==== DATA EXCERPTS ====
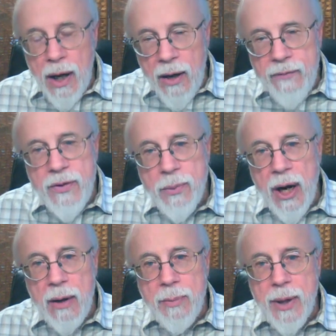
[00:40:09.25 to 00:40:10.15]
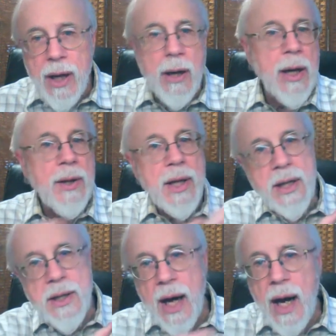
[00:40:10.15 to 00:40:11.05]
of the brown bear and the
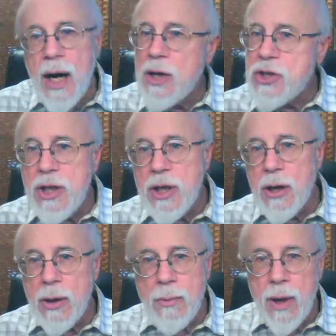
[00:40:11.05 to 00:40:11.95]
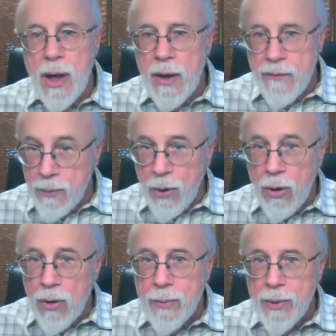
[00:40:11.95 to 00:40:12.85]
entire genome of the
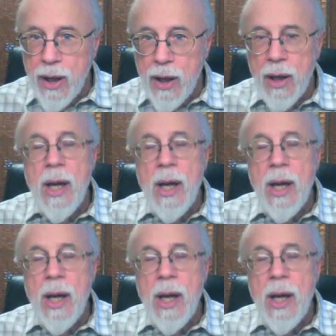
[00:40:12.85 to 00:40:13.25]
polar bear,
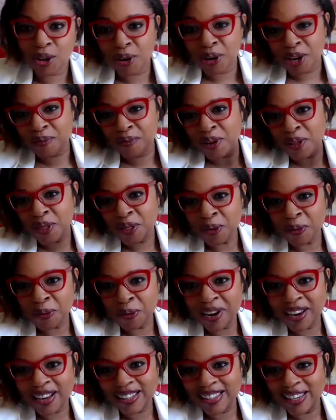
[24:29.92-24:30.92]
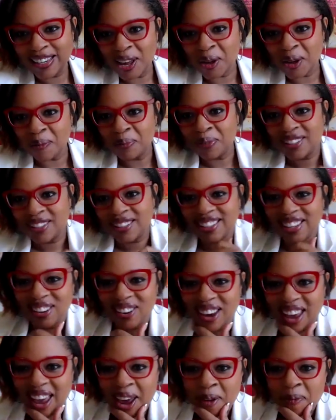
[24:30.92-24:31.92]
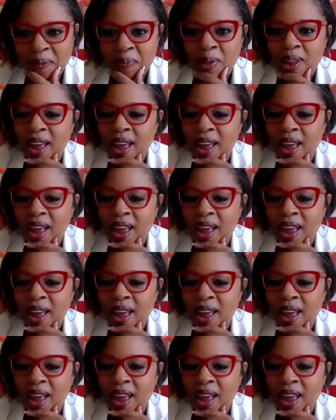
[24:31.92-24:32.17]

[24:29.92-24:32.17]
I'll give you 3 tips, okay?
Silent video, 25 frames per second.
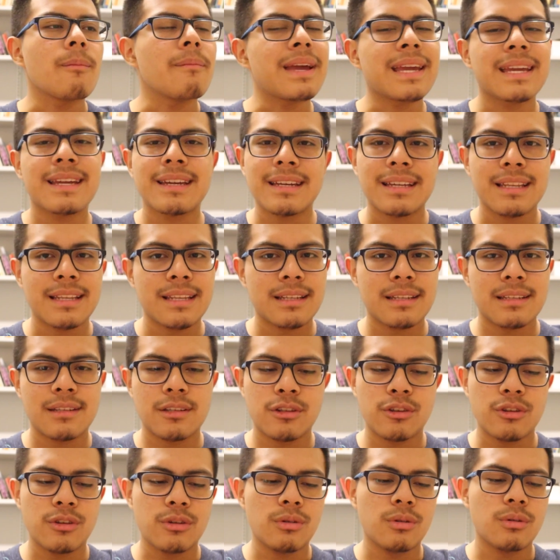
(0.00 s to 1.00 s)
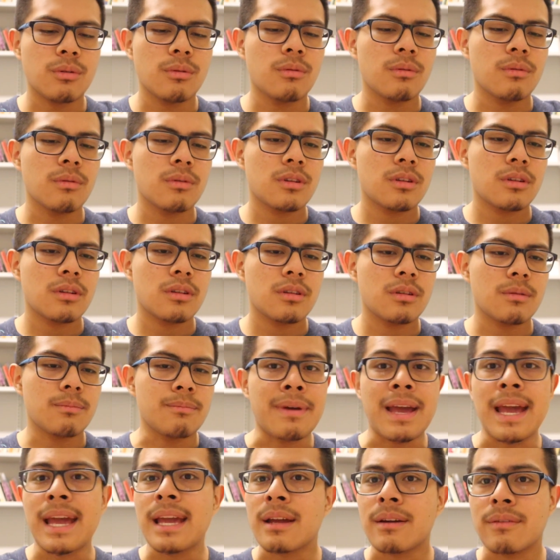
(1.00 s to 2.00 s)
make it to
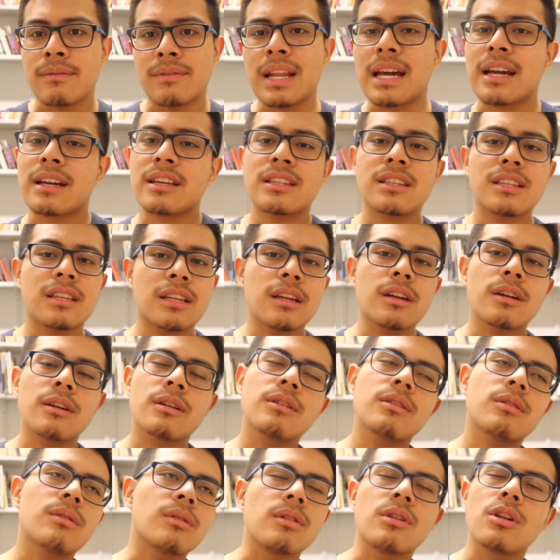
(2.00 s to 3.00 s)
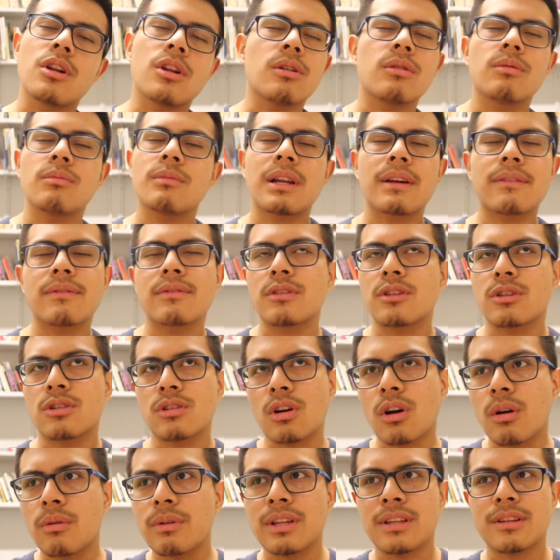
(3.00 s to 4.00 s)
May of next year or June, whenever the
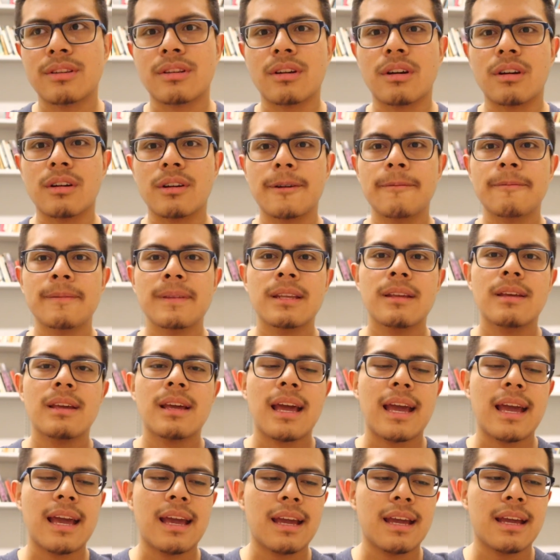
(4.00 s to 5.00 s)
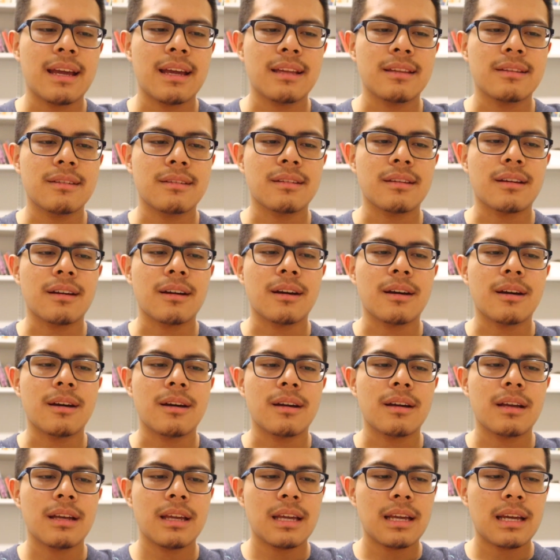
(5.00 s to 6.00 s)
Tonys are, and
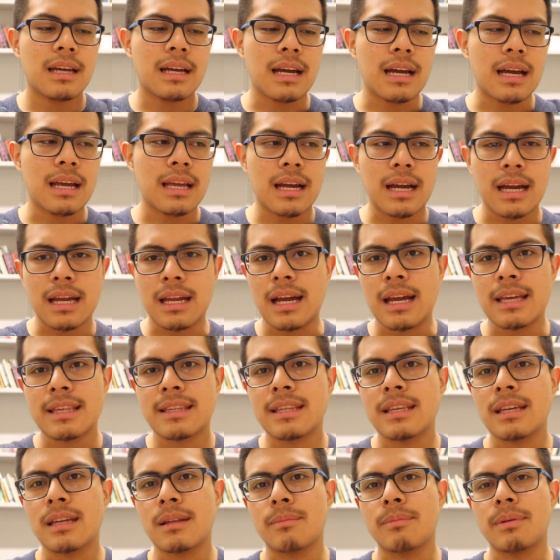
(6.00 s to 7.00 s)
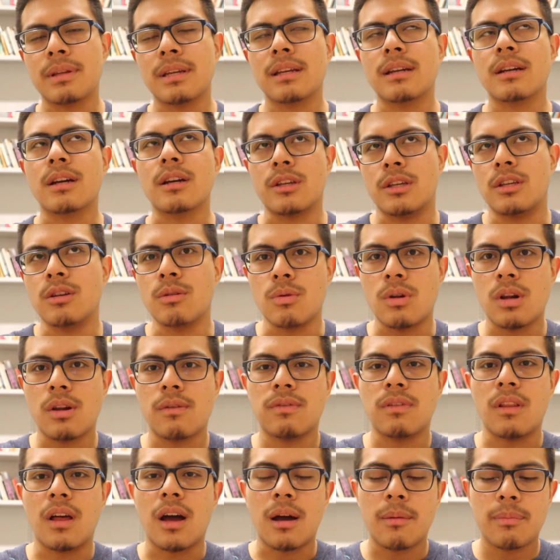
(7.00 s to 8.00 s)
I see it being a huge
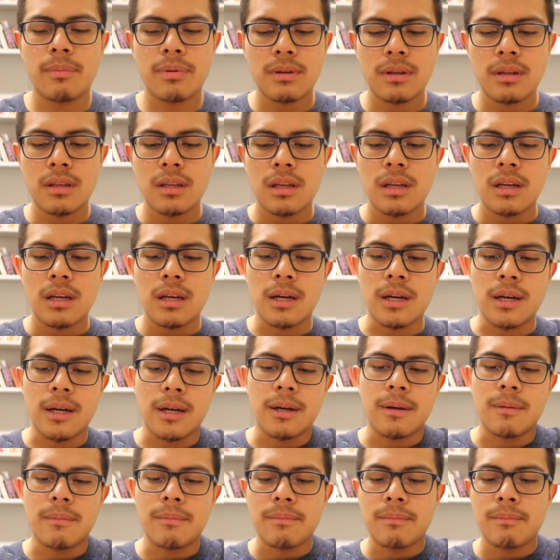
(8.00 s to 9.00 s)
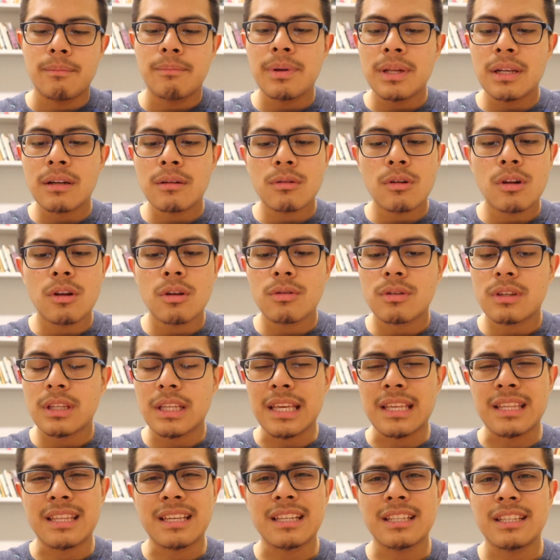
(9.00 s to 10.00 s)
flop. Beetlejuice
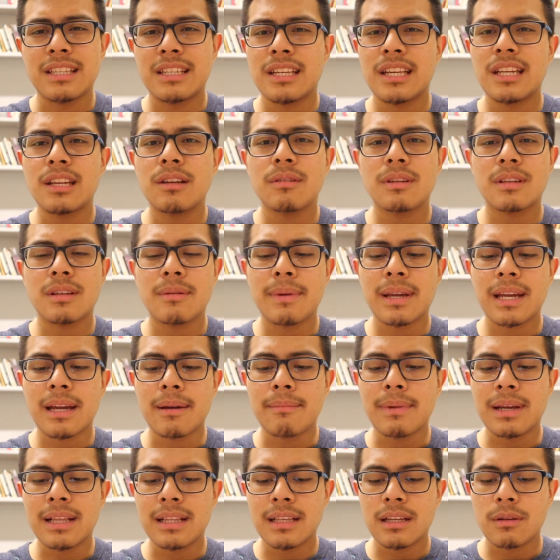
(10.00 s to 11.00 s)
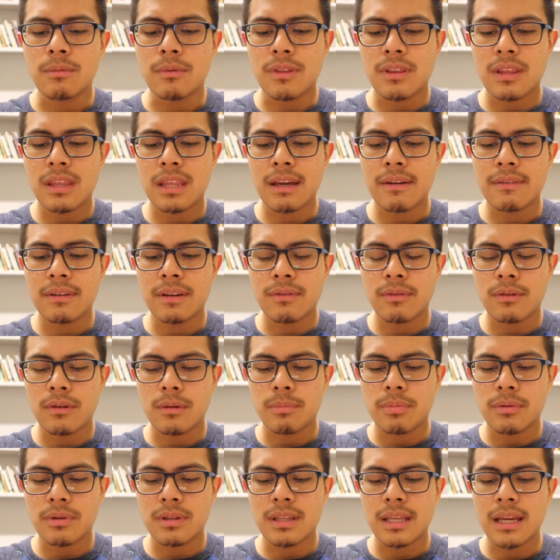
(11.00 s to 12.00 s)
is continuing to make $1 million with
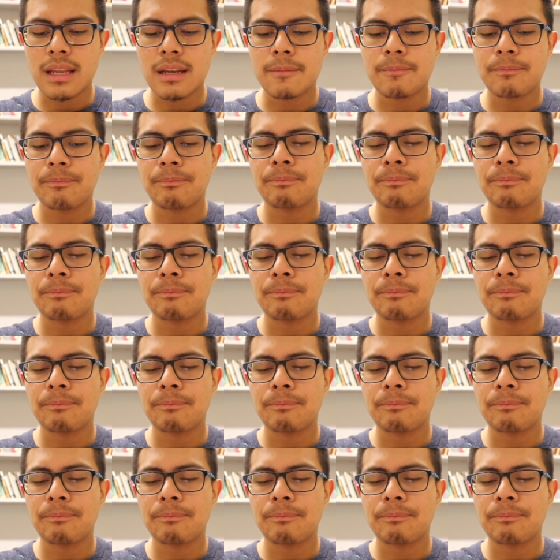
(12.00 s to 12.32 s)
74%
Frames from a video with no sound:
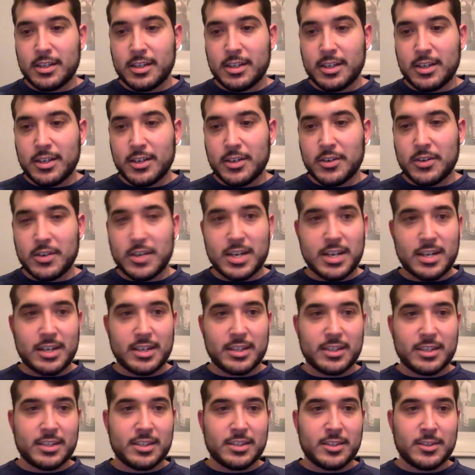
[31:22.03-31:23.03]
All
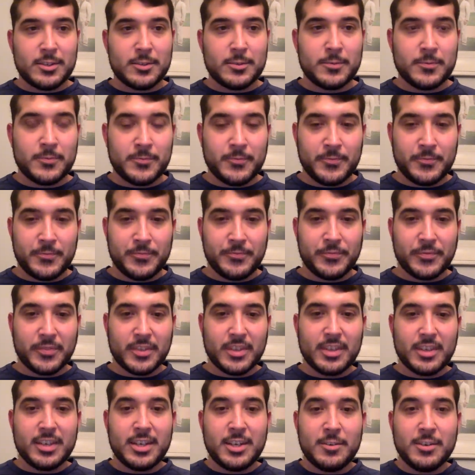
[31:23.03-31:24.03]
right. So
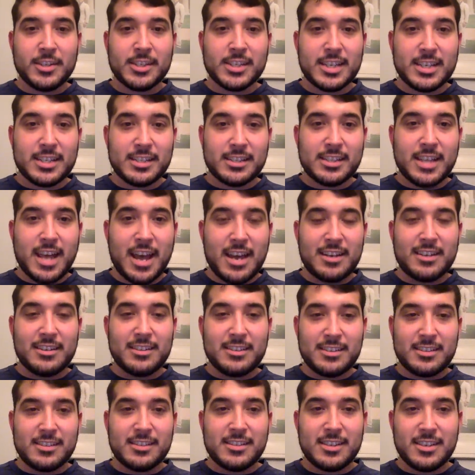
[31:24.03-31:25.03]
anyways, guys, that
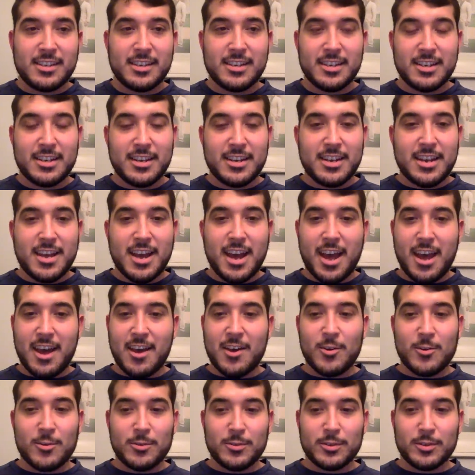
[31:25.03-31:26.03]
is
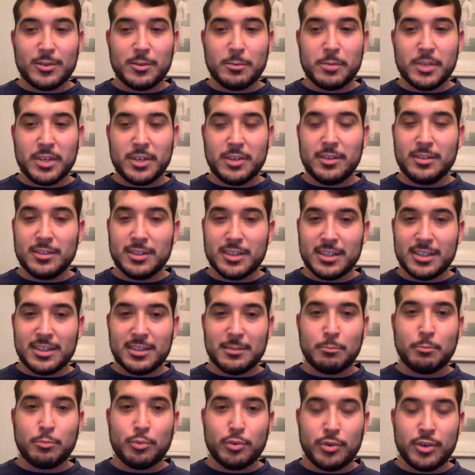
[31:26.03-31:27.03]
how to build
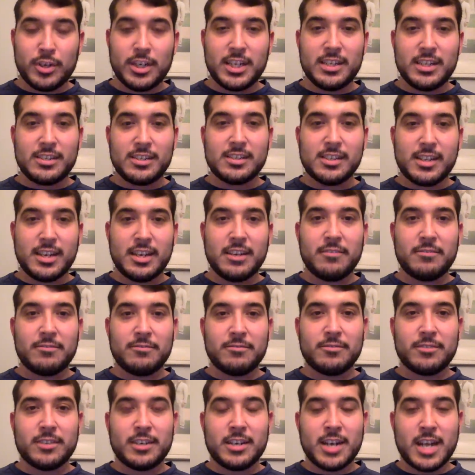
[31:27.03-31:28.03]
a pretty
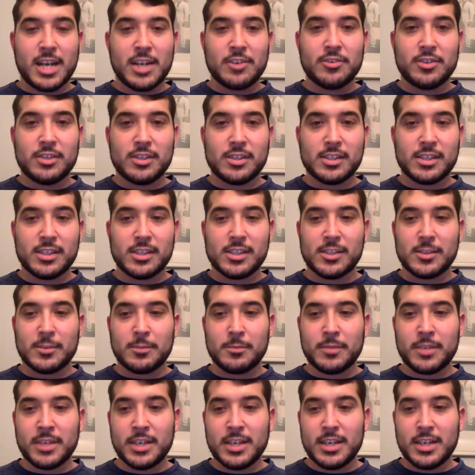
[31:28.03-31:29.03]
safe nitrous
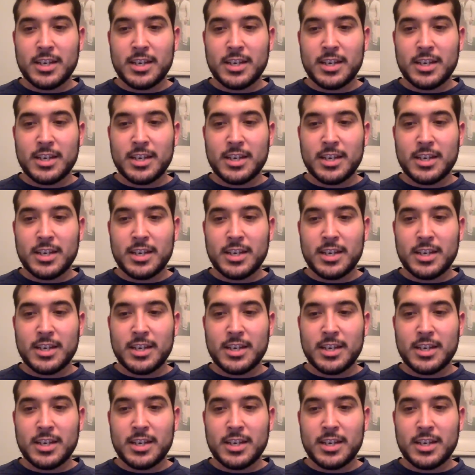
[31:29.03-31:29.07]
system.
====
**EXERCISE PROMPT**
Begin with the line that contains "(12.00 s to 12.32 s)" and copy every line through the end of the listing, exactly as written, both ends included. Pictures are not part of the copy.

**YOUR SOLUTION**
(12.00 s to 12.32 s)
74%
Frames from a video with no sound:
[31:22.03-31:23.03]
All
[31:23.03-31:24.03]
right. So
[31:24.03-31:25.03]
anyways, guys, that
[31:25.03-31:26.03]
is
[31:26.03-31:27.03]
how to build
[31:27.03-31:28.03]
a pretty
[31:28.03-31:29.03]
safe nitrous
[31:29.03-31:29.07]
system.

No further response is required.